As anyone who knows me personally can attest, my stream of consciousness can be likened to the line of a heart rate monitor, never at rest, perpetually in motion. In my high school yearbook, someone wrote that I was "a profound thinker." I've known this person for years, and I laugh thinking how difficult it must have been for him to come up with a filtered synonym for spastically psychotic.
I am sorry to say I have not a single art-appreciative bone in my body. In the sense that I enjoy simultaneous stimulation of sound, touch, taste, and smell, it becomes personally difficult to appreciate a glacial piece of canvas. It's too bad I can't find meaning in da Vinci's Mona Lisa, nor maturely appreciate nude statues at the art museum. And don't even get me started on the Museum of contemporary Art. I mean- "Black Dot on Wall"- really?!?

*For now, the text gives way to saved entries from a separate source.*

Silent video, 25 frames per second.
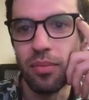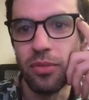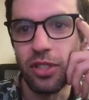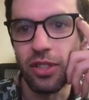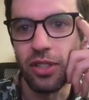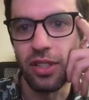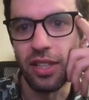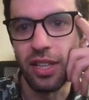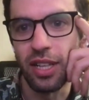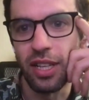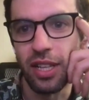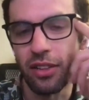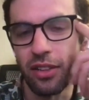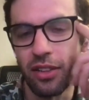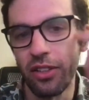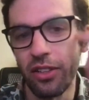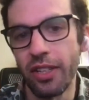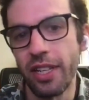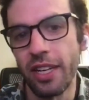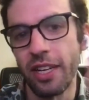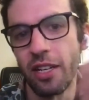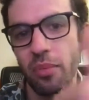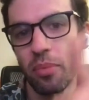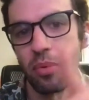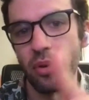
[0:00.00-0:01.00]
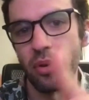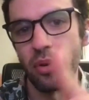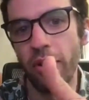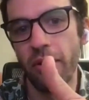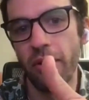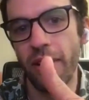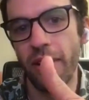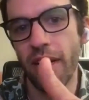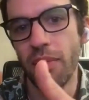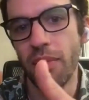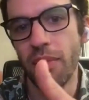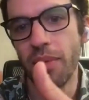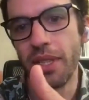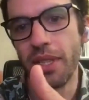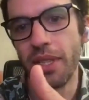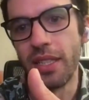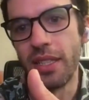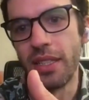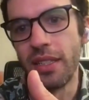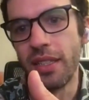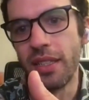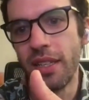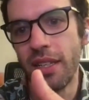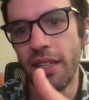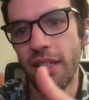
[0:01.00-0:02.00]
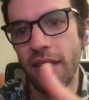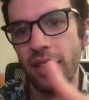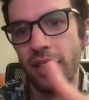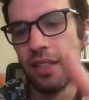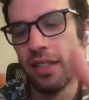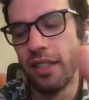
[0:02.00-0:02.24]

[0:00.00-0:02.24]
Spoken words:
Certainly like learning how to program, and then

Over the years, the only style that has resonated with me is Ink Dot Portraits. Being able to create a true to life facial portrait from varying colored dots to create shadows and depth, is awesome! The logic behind each dot representing a larger purpose, that all of the world's creation is formed of obscure particles, is fascinating and humbling. The correct placement of only three dots determines whether the portrait bears a grimace or a grin.

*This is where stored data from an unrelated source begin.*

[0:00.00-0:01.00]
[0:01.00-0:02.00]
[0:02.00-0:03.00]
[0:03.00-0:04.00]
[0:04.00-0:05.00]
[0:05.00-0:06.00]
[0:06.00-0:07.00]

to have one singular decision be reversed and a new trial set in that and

I've been doing a lot of thinking about this coming school year and about how each decision I choose will furrow a future path and plow a trail behind me. Sometimes I feel like I'm standing on circle 47 in one of my childhood picture books. There's a black line behind me, and I must choose to go to circle 48 or 53: choosing a destined path or deciding my own untold outcome.
No one in this world has every created a perfect connect-the-dots image of their life- no one has always chosen the right dot 100% of the time, and done everything true and right and what G-d or anyone else expected of him. As a kid, I used to love coloring books, and I remember feeling frustrated when the dog I tried connecting was missing an eyeball or a tail despite my concentration.
It's perspective I tell you, but if I had to choose, I'd rather live in an Ink Dot Portrait then a coloring book. I'd rather people interpret my blending dark spots as shadows and depth, than see my mistakes as a mutated tail, and push me further in the wrong direction. It's a more forgiving attitude to interpret yourself and others as having different degrees of black, white, and grey. I'm merely a beginner, but from the little I do know, isn't that the point of art?